Fitzroy had run afoul of the settlers for instance, by refusing to punish Ngati Toa for their part in the Wairau Incident in 1843. A year later, he also passed into law the Native Exemption Ordinance that briefly tried to incorporate Maori custom into law enforcement. Settler hostility saw Fitzroy recalled to London with barely a trace left behind, beyond the odd street name and a suburb of New Plymouth. Point being: ideological choices have always gone into how we went about commemorating even the European luminaries of 19th century New Zealand, let alone Maori and the events affecting them. Moreover, those choices were meant to be instructive – so we can hardly complain if some of us may now want to challenge the premises that governed those early moral choices. To borrow, Giovanni Tiso’s wisecrack, we all need to know more about why we ended up with the particular statues quo that still dot our public landscape.

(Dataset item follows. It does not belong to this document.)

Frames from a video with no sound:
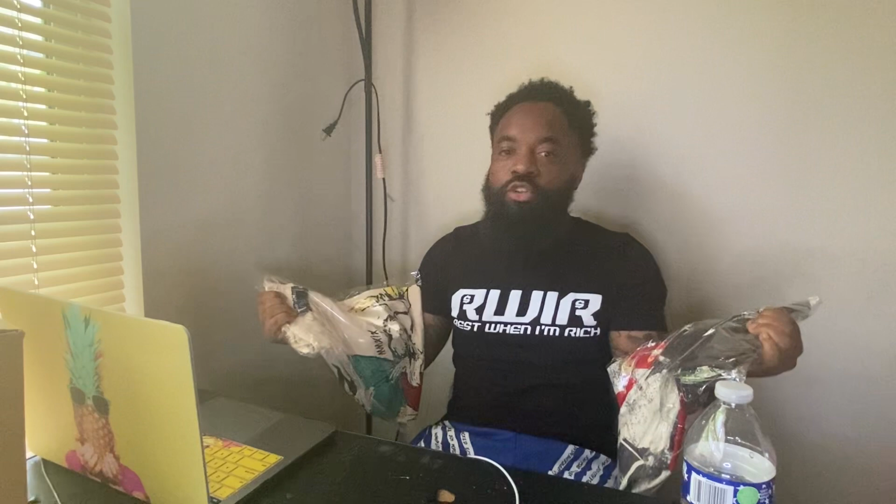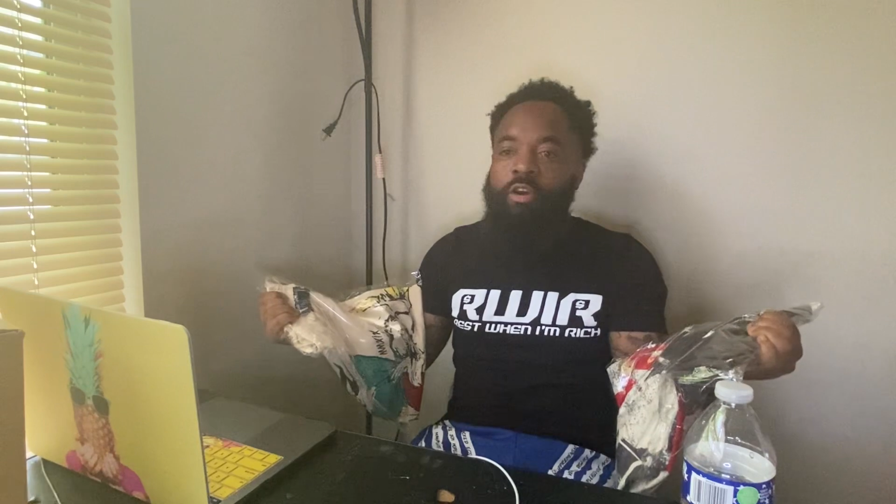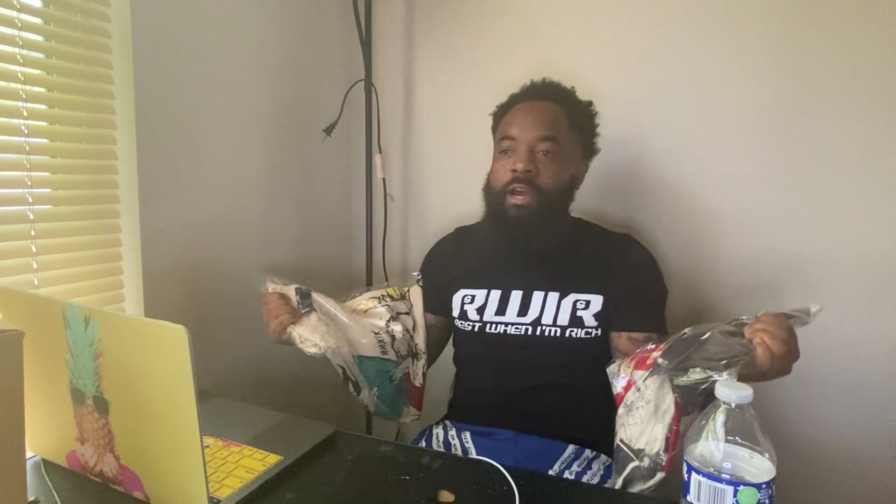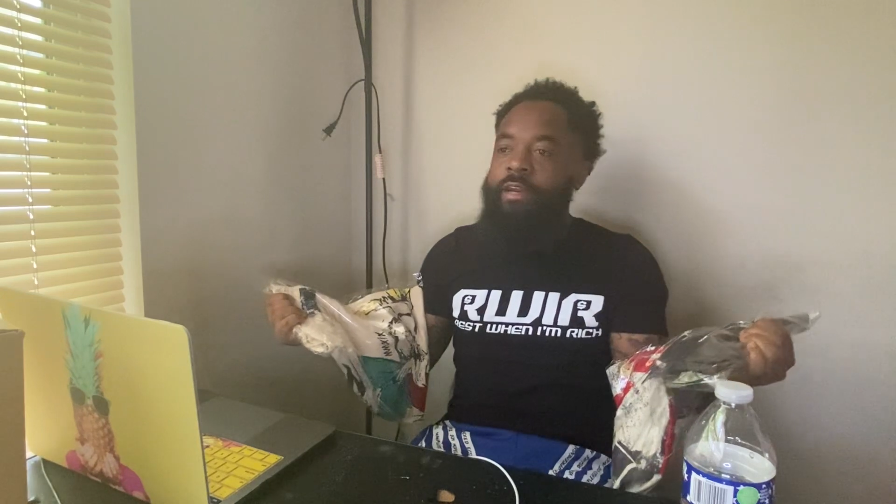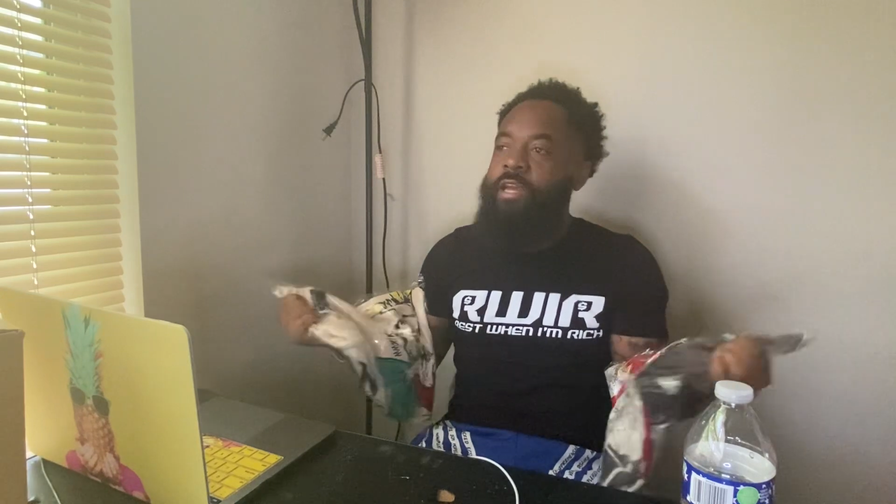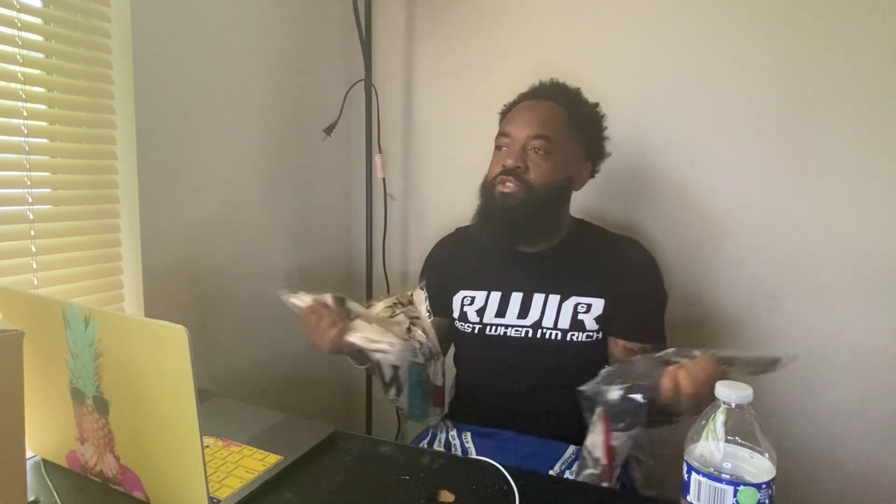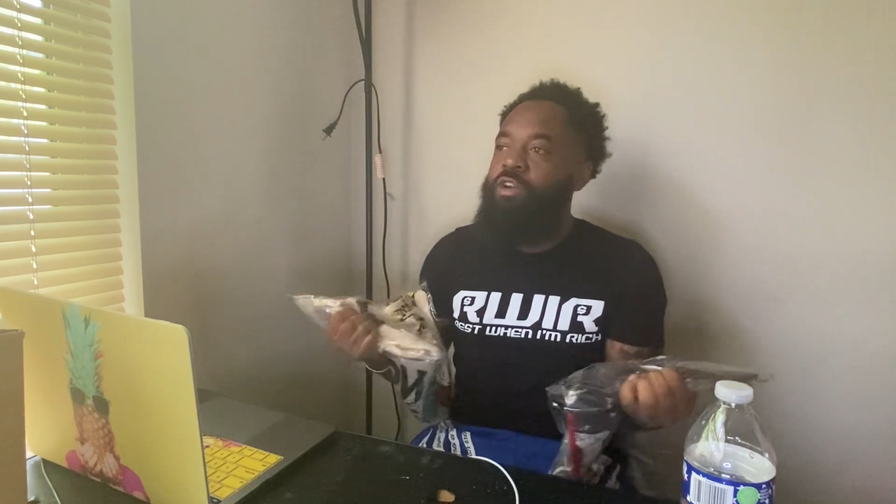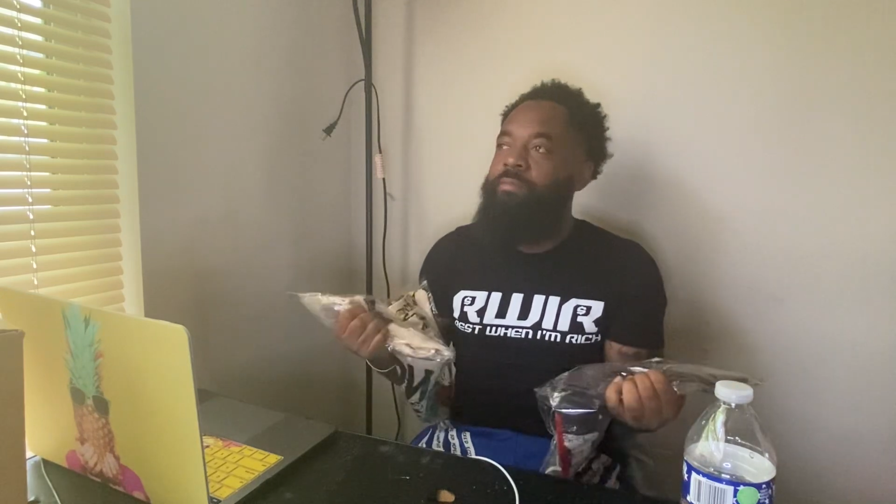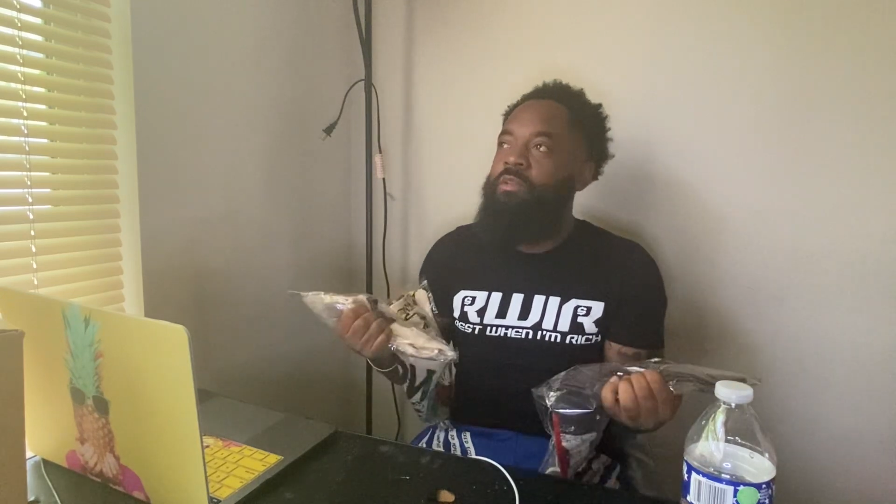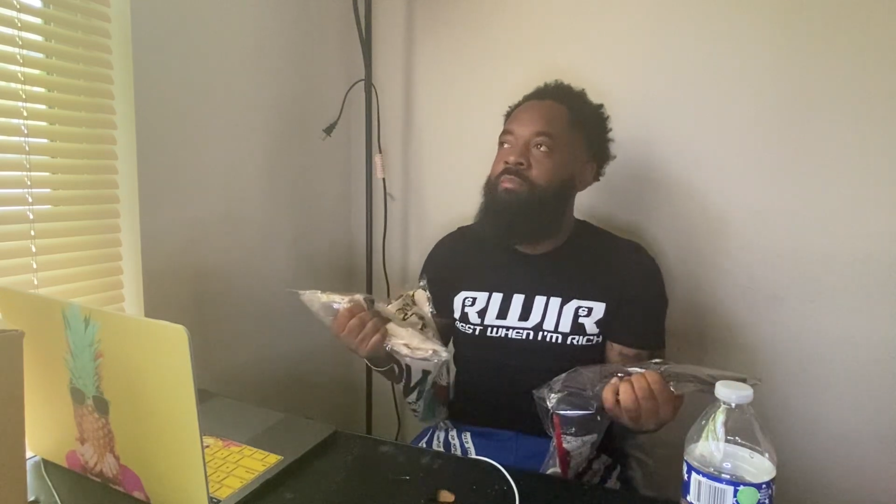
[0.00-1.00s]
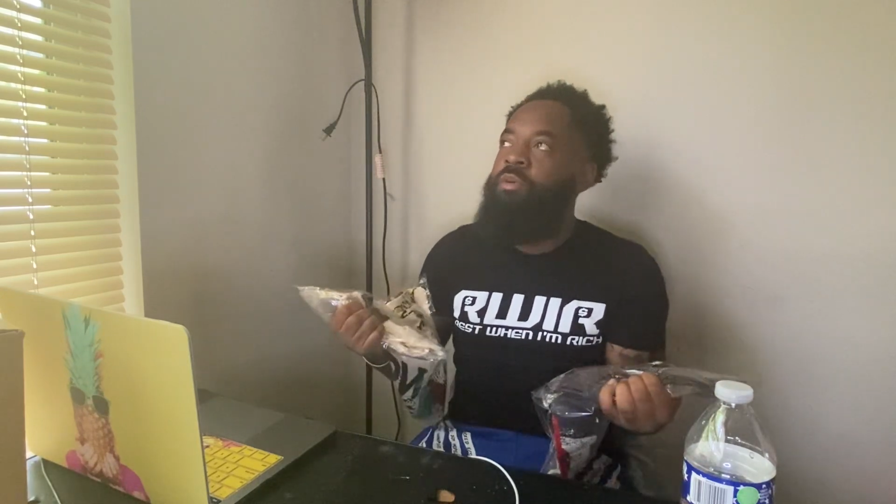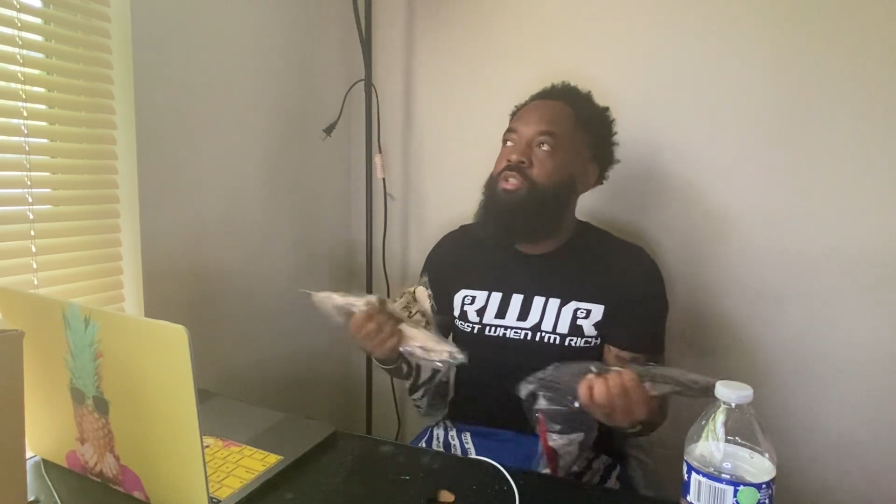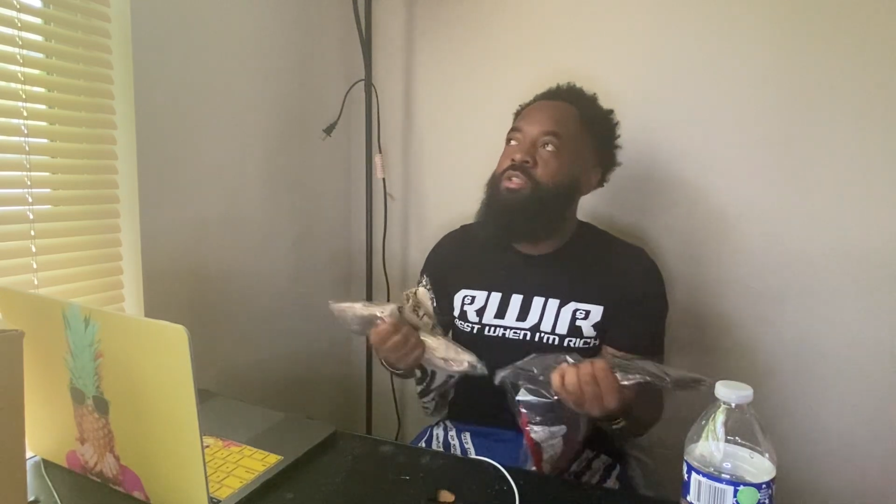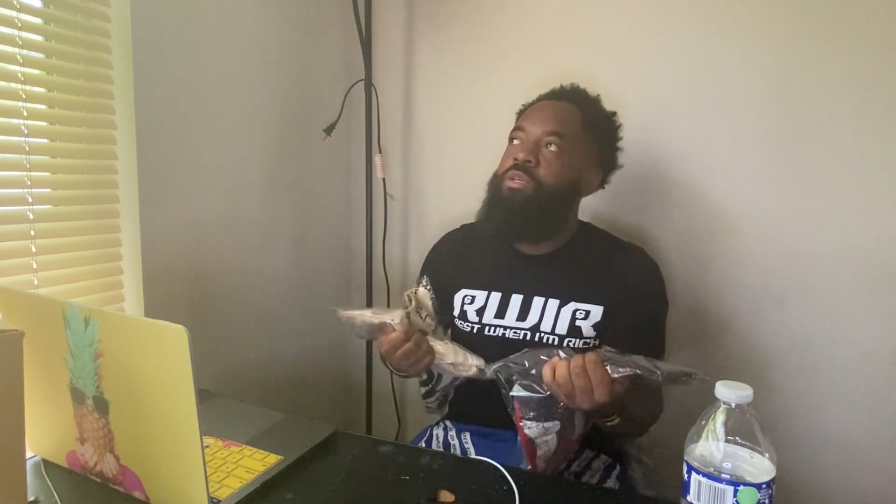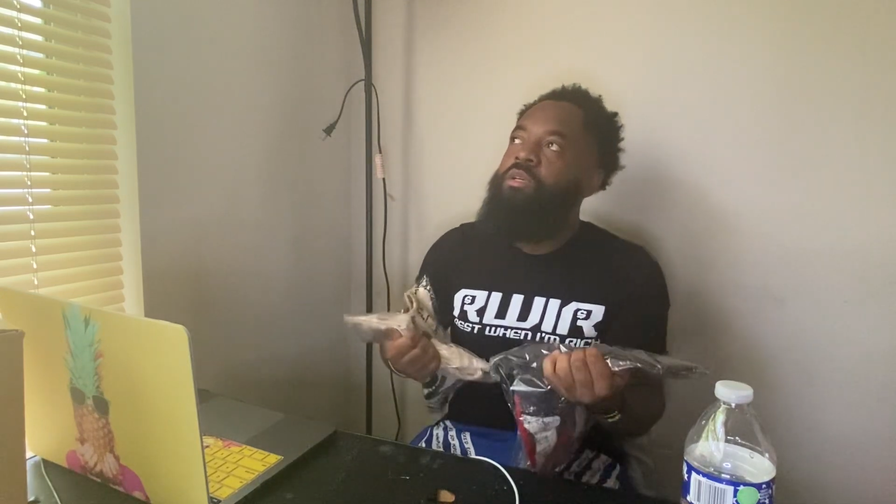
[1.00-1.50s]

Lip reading: grind. They dropped a bunch of.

In an ideal world, the statues – and their removal – wouldn’t be ends in themselves, but would be merely the kick-off point for a re-examination of the past in the light of its lasting effects. Yet anger needs an outlet, and better it should be directed at an inanimate object. In 1995, when Maori land protesters at Moutoa Gardens in Whanganui decapitated the statue of John Balance, one could understand the sense of grievance behind the action, just as those British royaiists had felt moved to violate the remains of Oliver Cromwell. Unfortunately though…. behind the rage at the statues is a similar sense of impotence that history has been written, the damage has been done, and not even retrospective rage can undo it. Yet if anything, that should provide us with added motivation. Rather than worrying about losing “our” heritage, maybe we should be more worried about perpetuating some or its worst features.